During and following the La Violencia civil war that erupted in Colombia from the late 1940's to the mid-1950's, the communists developed organic links to several liberal guerrilla and irregular rural forces, most of whom nominally depended on the official Colombian Liberal Party and eventually demobilized by the end of that period. Those groups with more direct relations with the PCC tended to not demobilize, keeping their weapons and organizational structures mostly intact.
Later, in 1964, a section of these guerrillas would develop into the Revolutionary Armed Forces of Colombia - People's Army (FARC-EP), which initially was considered as the official armed wing of the Communist party.
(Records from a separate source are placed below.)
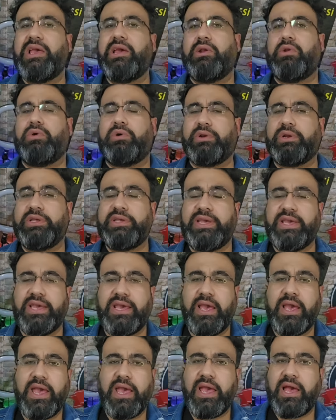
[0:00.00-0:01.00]

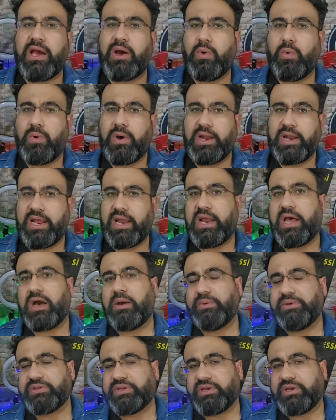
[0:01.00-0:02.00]
الحرية أول
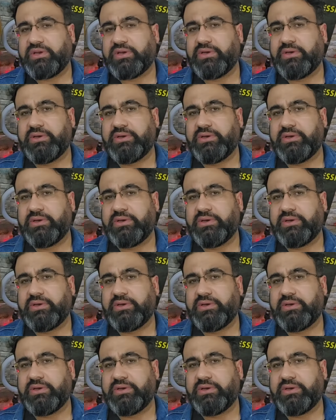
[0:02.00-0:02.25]
الهابطين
Gradually the PCC and FARC-EP grew apart politically, for example on the issue of participating in elections after the violent suppression of the Unión Patriótica. Other disagreements would include that the PCC may have allegedly tended to follow the changes that developed within the official Soviet line during the Cold War, which the FARC-EP did not consider as strictly binding.
As a result, a separate Clandestine Colombian Communist Party was officially formed in 2000, though some sort of separate FARC-based party structure had been in de facto existence during most of the 1990's. Some observers have considered that individual members of both parties may have continued to maintain working relationships on occasion but, for the most part, both organizations have remained completely distinct in their activities.
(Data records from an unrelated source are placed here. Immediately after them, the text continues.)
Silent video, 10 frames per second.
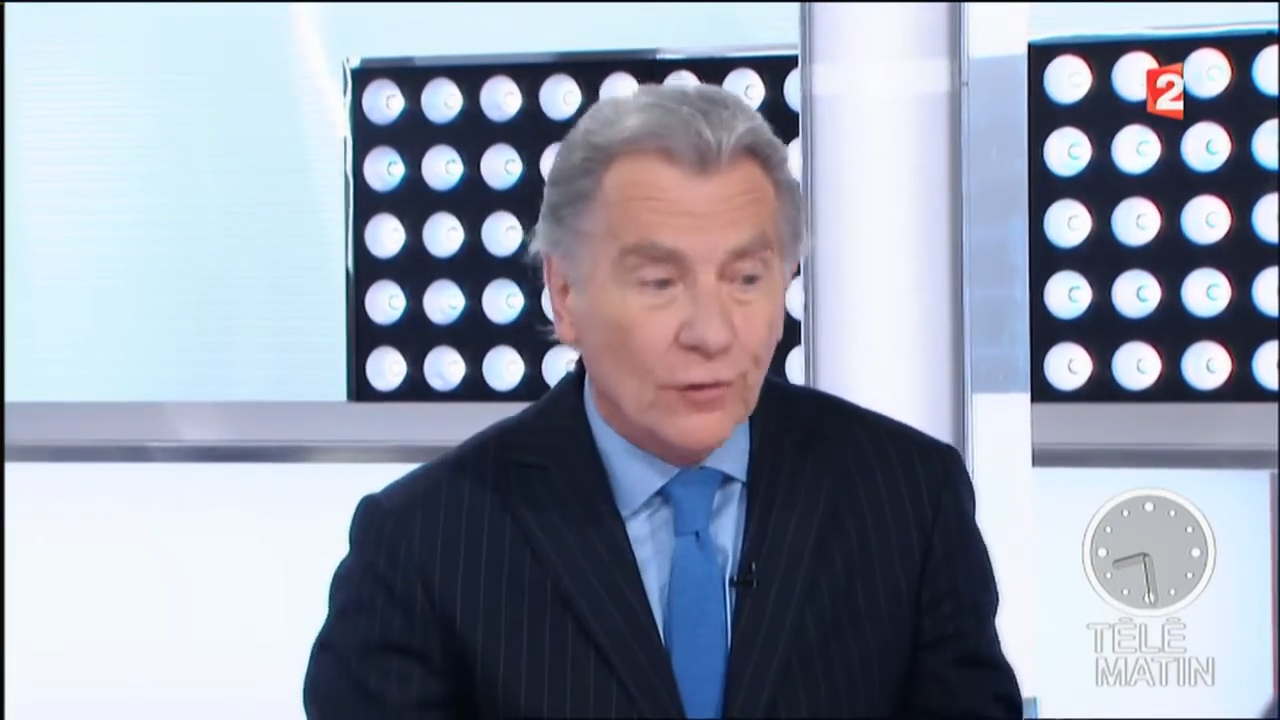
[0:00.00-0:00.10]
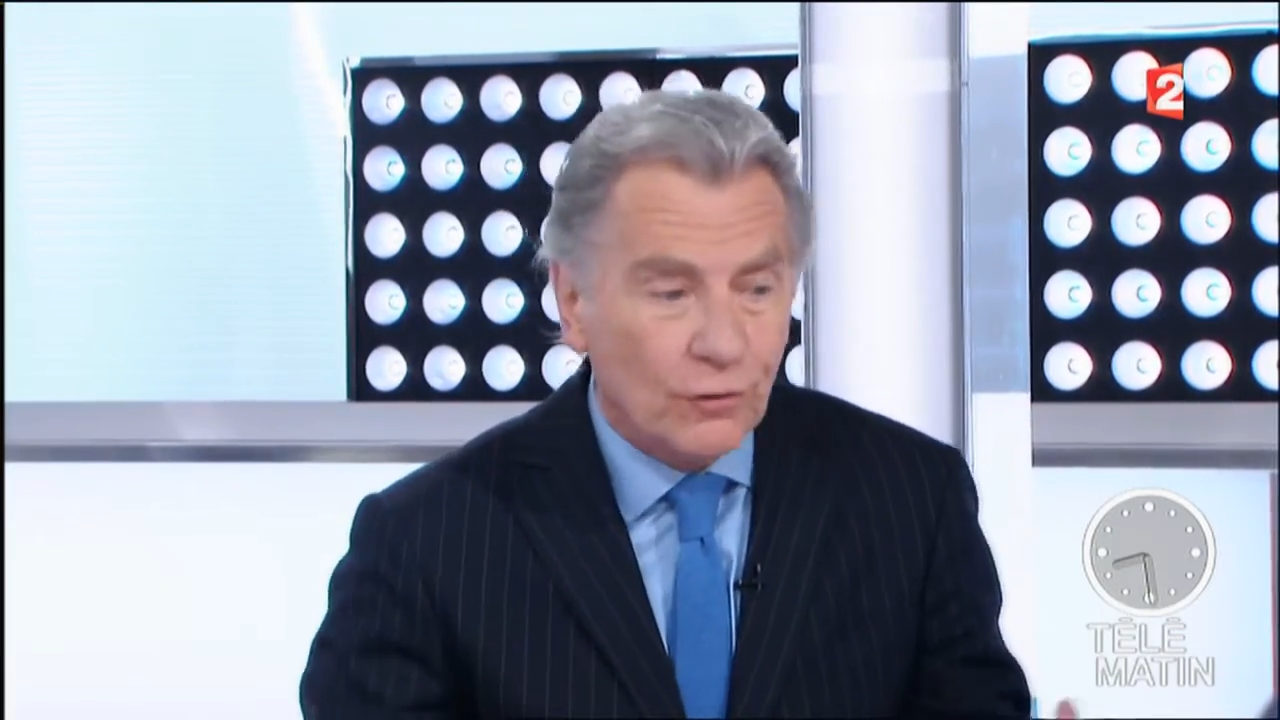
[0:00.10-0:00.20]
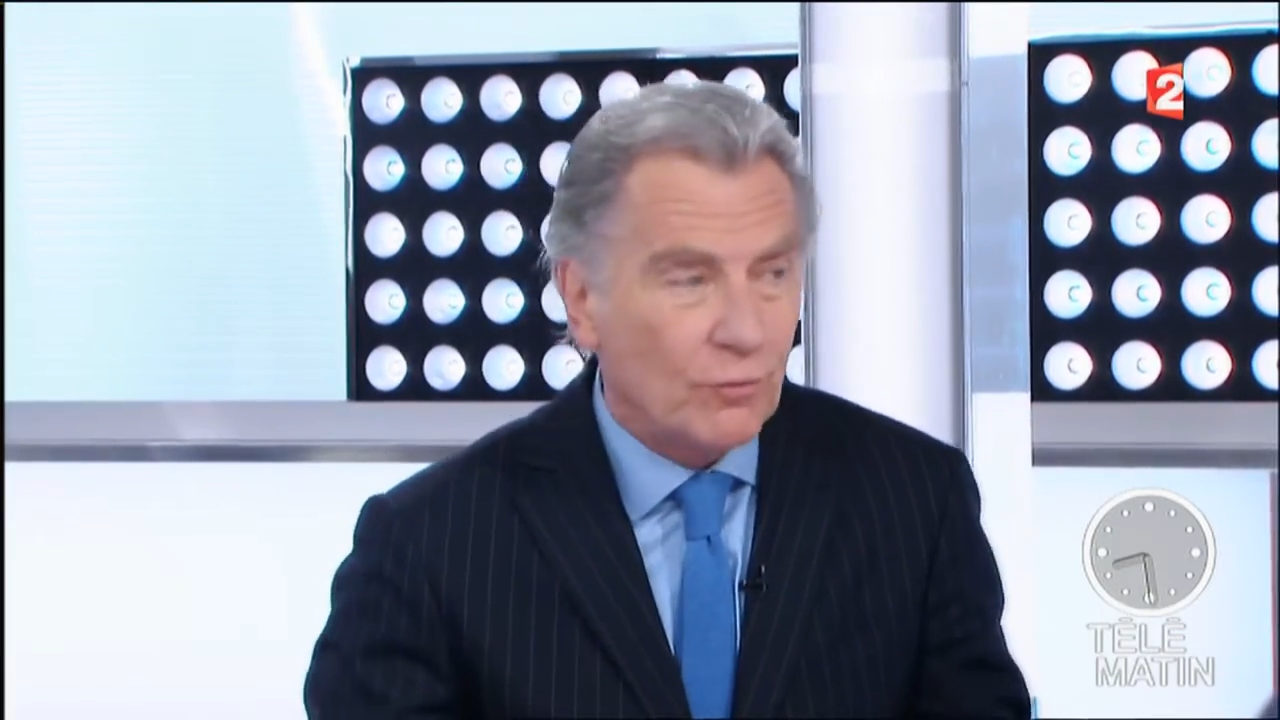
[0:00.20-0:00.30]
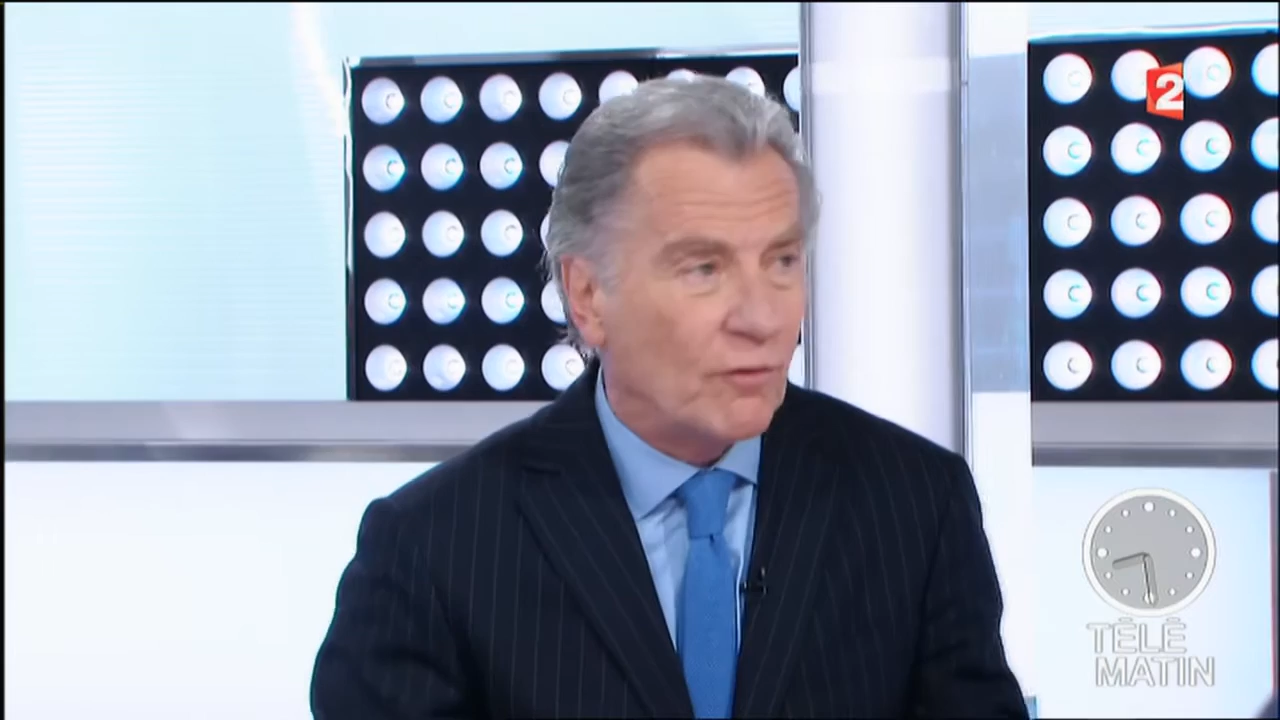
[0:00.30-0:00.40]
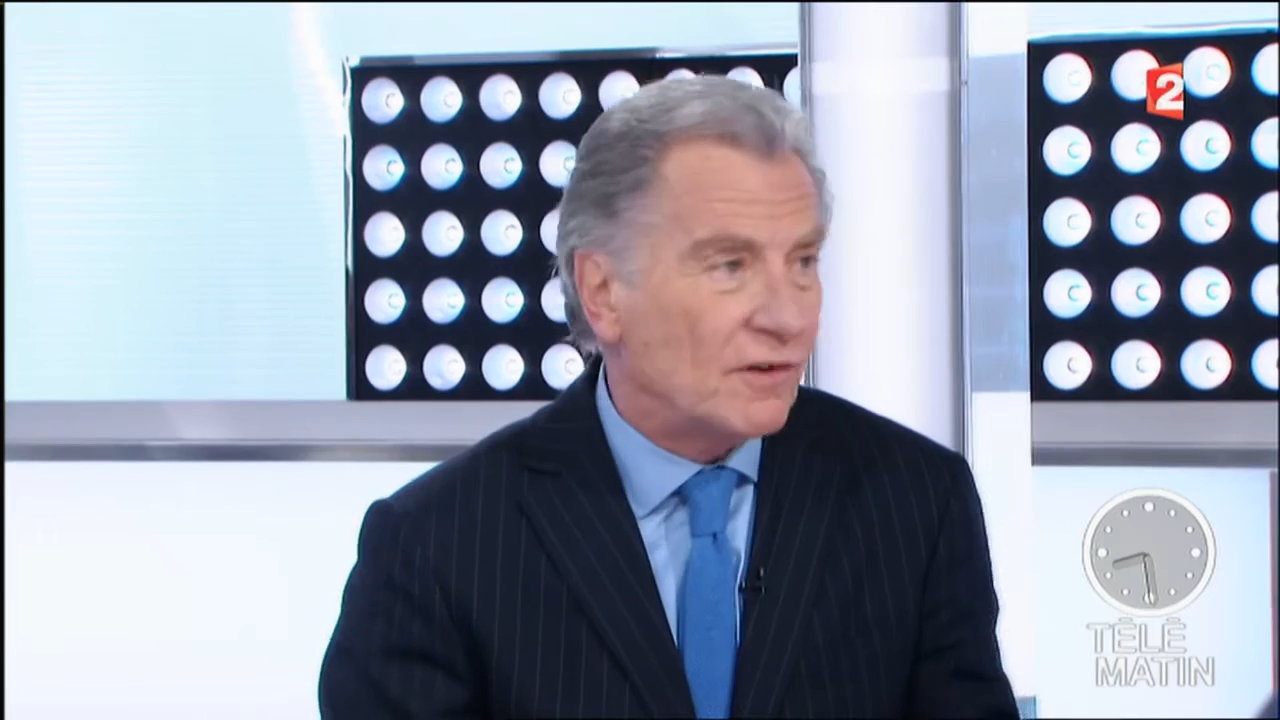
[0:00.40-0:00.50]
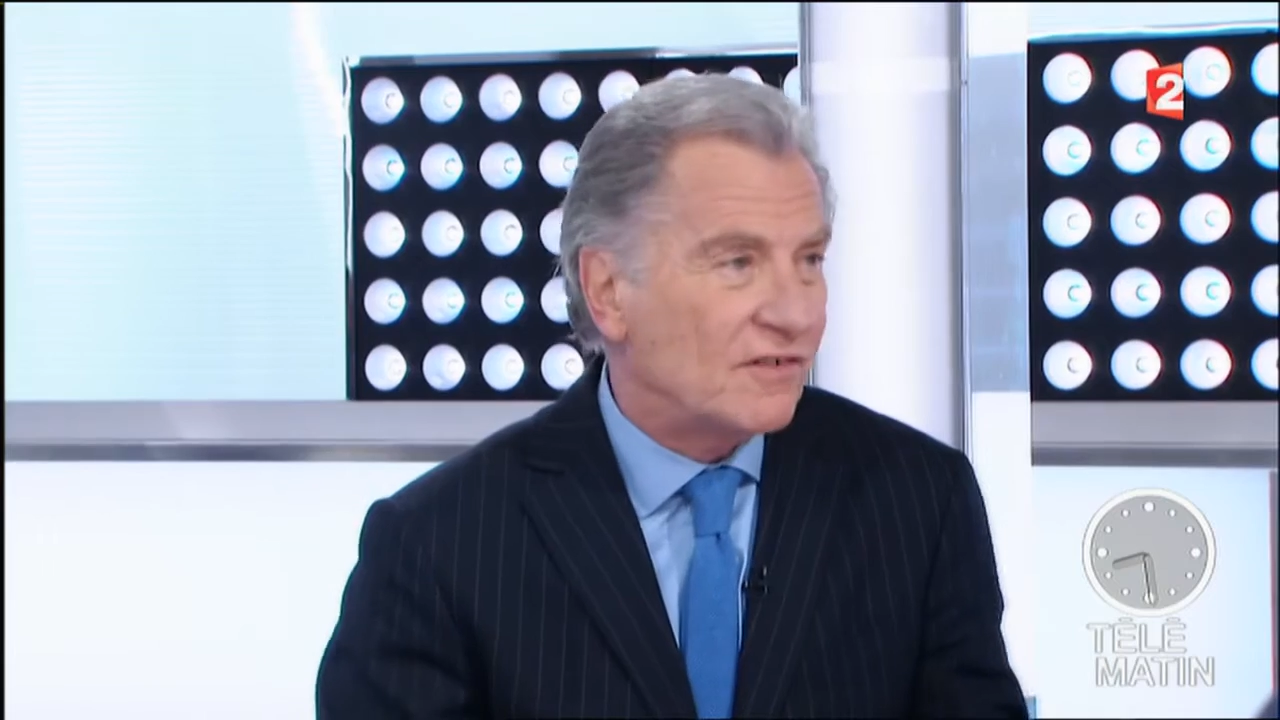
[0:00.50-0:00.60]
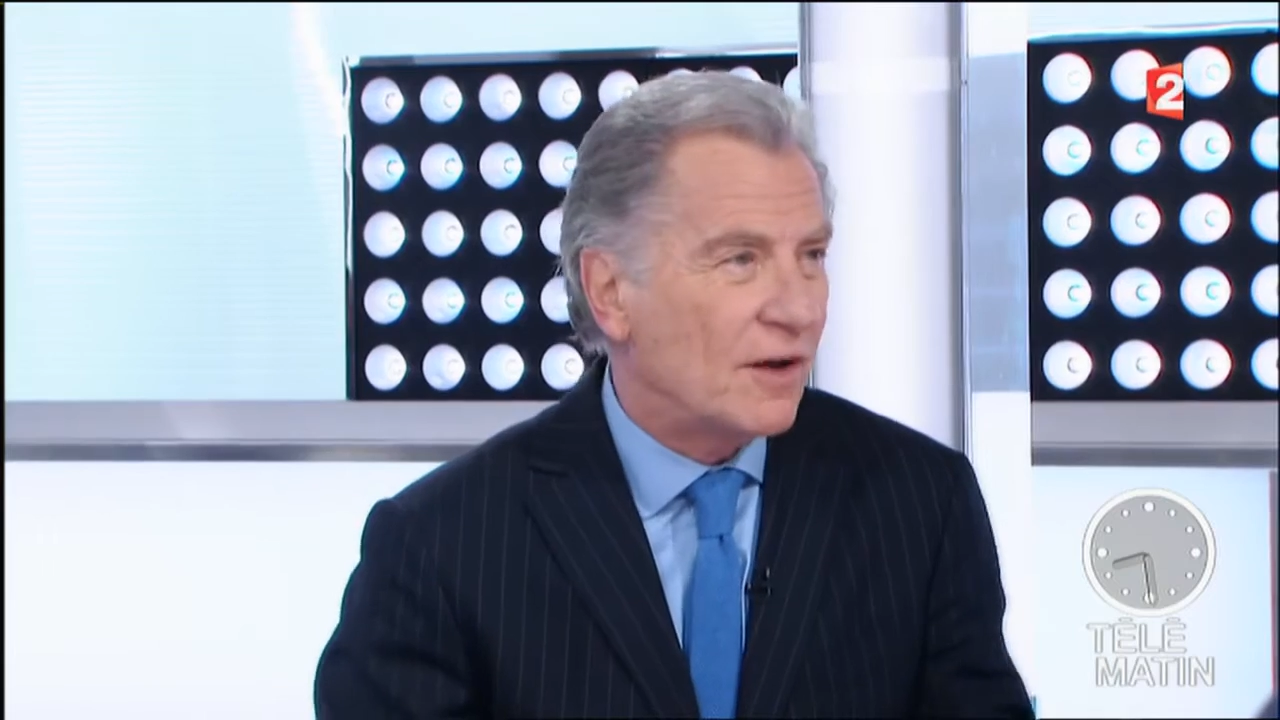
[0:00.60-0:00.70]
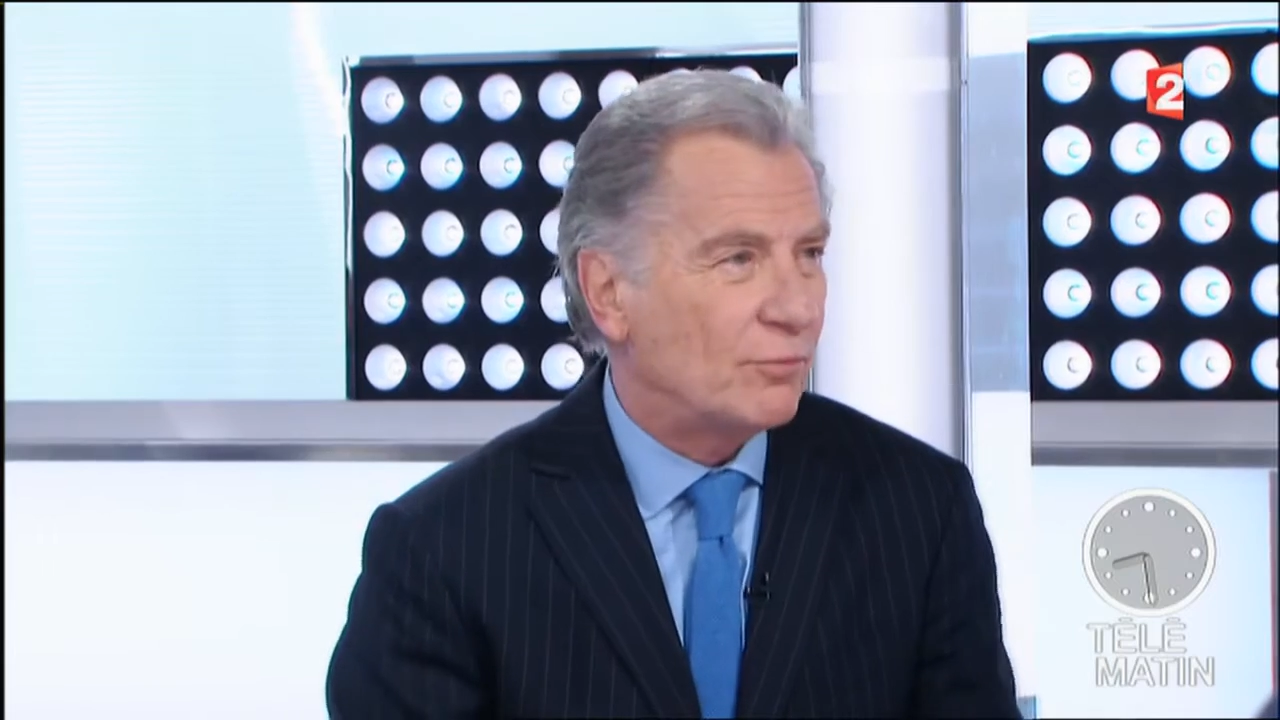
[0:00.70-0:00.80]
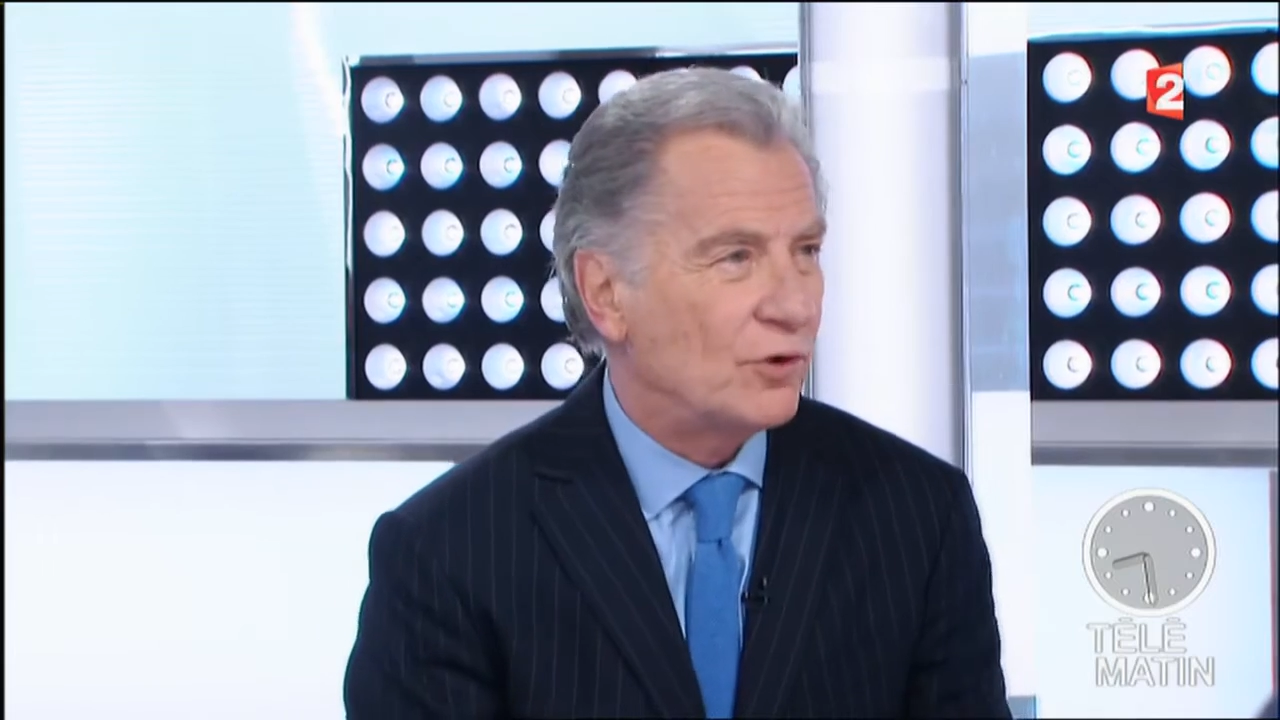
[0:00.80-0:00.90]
Oui, mais enfin, c'est un peu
During most of its history the PCC has been subject to different degrees of repression and persecution (both by active and retired government agents, as well as paramilitary death squads), in addition to social and political discrimination, and throughout the last three decades it has become a target for paramilitary intimidations and assassinations, as chronicled by different Colombian and international authorities and press reports. It should be noted that the extermination of the UP has never been proven to have been a part of any official government plan, and although left-wing press denounces it as such, decisive evidence to support this case has never been presented. Generals in the Colombian Army contributing to druglords, paramilitaries and death squads have also frequently been brought to justice, as said actions are in flagrant violation to Colombian law.
PCC publishes the weekly newspaper Voz.